■ **Assigned task**
Output all of the data exactly, keeping any images out of the copy.

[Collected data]
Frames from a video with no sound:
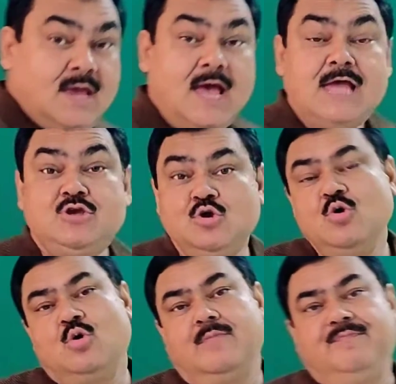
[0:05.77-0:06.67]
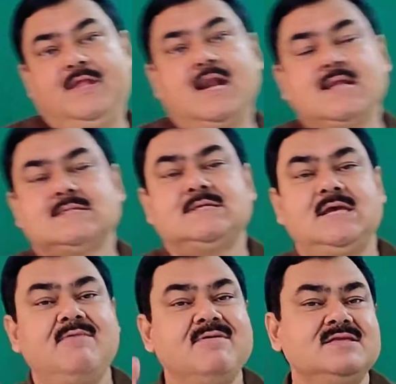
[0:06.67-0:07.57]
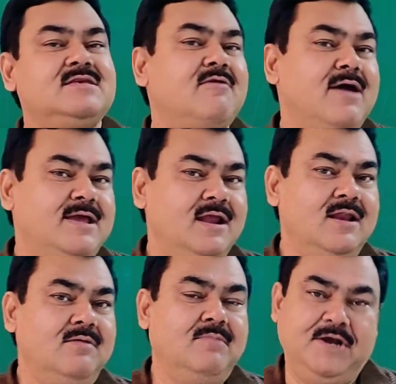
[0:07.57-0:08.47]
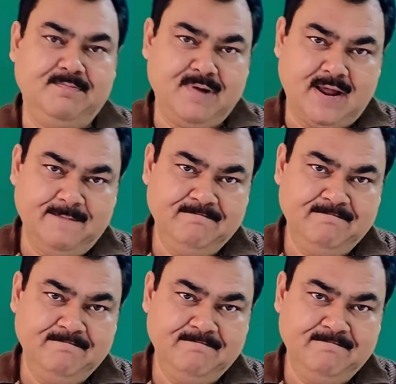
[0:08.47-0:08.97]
As you know, there are 7 cervical vertebrae.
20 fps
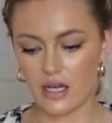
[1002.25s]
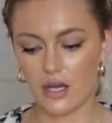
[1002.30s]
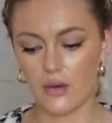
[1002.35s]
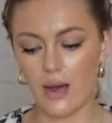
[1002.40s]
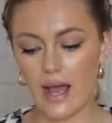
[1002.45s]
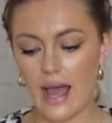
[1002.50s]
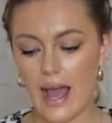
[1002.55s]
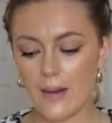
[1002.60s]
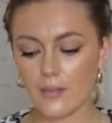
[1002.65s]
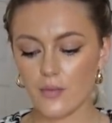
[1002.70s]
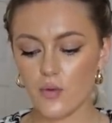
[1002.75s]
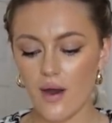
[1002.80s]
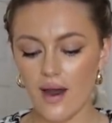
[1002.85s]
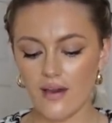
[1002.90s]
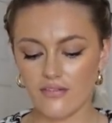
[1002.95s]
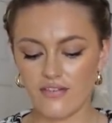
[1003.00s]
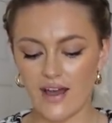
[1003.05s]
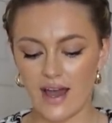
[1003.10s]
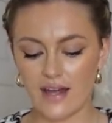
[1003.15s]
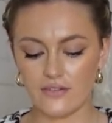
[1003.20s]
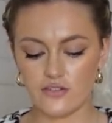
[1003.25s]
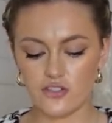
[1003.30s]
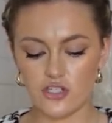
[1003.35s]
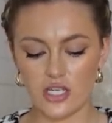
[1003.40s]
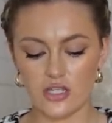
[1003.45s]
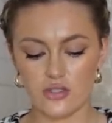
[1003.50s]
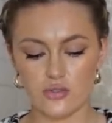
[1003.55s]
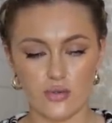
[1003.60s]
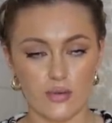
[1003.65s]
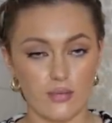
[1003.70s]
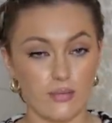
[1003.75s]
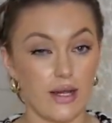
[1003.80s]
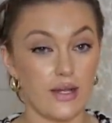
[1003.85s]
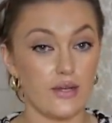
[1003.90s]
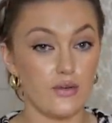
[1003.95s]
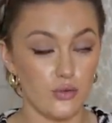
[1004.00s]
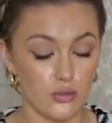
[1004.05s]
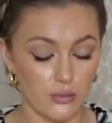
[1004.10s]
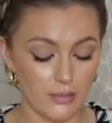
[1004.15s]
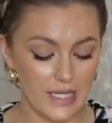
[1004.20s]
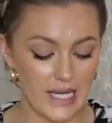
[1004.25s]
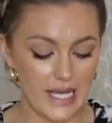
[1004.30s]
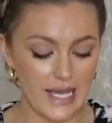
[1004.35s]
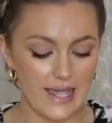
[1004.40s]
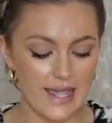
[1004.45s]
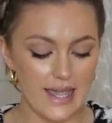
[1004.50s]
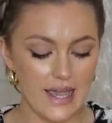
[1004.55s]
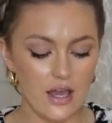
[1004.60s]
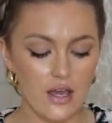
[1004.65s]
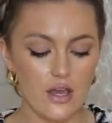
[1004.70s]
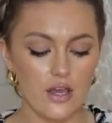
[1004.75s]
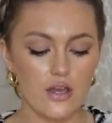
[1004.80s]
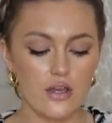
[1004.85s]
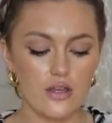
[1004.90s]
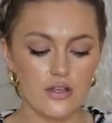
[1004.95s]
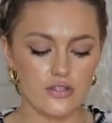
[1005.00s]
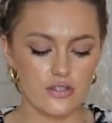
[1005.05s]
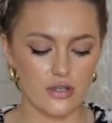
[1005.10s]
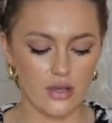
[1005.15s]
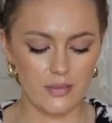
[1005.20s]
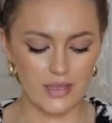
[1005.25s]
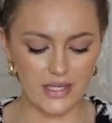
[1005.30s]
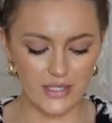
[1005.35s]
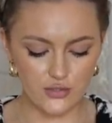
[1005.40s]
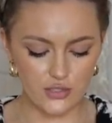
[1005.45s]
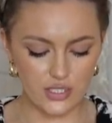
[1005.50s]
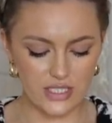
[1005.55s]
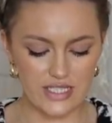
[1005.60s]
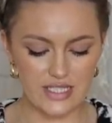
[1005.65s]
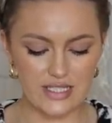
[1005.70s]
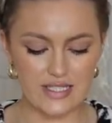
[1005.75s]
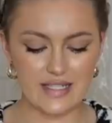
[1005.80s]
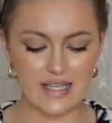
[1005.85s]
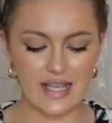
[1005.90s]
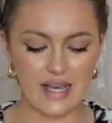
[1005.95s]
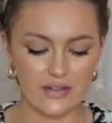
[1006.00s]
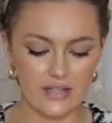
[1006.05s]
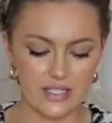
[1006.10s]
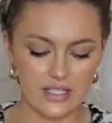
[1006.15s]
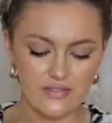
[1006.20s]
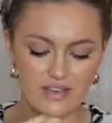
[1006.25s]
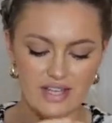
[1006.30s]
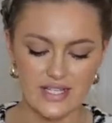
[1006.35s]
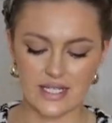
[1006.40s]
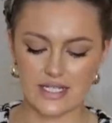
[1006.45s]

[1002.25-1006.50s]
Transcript: I am quite a fan of Shein swimwear normally, so I'm interested to see how this fits.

■ **Response to the task**
Frames from a video with no sound:
[0:05.77-0:06.67]
[0:06.67-0:07.57]
[0:07.57-0:08.47]
[0:08.47-0:08.97]
As you know, there are 7 cervical vertebrae.
20 fps
[1002.25s]
[1002.30s]
[1002.35s]
[1002.40s]
[1002.45s]
[1002.50s]
[1002.55s]
[1002.60s]
[1002.65s]
[1002.70s]
[1002.75s]
[1002.80s]
[1002.85s]
[1002.90s]
[1002.95s]
[1003.00s]
[1003.05s]
[1003.10s]
[1003.15s]
[1003.20s]
[1003.25s]
[1003.30s]
[1003.35s]
[1003.40s]
[1003.45s]
[1003.50s]
[1003.55s]
[1003.60s]
[1003.65s]
[1003.70s]
[1003.75s]
[1003.80s]
[1003.85s]
[1003.90s]
[1003.95s]
[1004.00s]
[1004.05s]
[1004.10s]
[1004.15s]
[1004.20s]
[1004.25s]
[1004.30s]
[1004.35s]
[1004.40s]
[1004.45s]
[1004.50s]
[1004.55s]
[1004.60s]
[1004.65s]
[1004.70s]
[1004.75s]
[1004.80s]
[1004.85s]
[1004.90s]
[1004.95s]
[1005.00s]
[1005.05s]
[1005.10s]
[1005.15s]
[1005.20s]
[1005.25s]
[1005.30s]
[1005.35s]
[1005.40s]
[1005.45s]
[1005.50s]
[1005.55s]
[1005.60s]
[1005.65s]
[1005.70s]
[1005.75s]
[1005.80s]
[1005.85s]
[1005.90s]
[1005.95s]
[1006.00s]
[1006.05s]
[1006.10s]
[1006.15s]
[1006.20s]
[1006.25s]
[1006.30s]
[1006.35s]
[1006.40s]
[1006.45s]

[1002.25-1006.50s]
Transcript: I am quite a fan of Shein swimwear normally, so I'm interested to see how this fits.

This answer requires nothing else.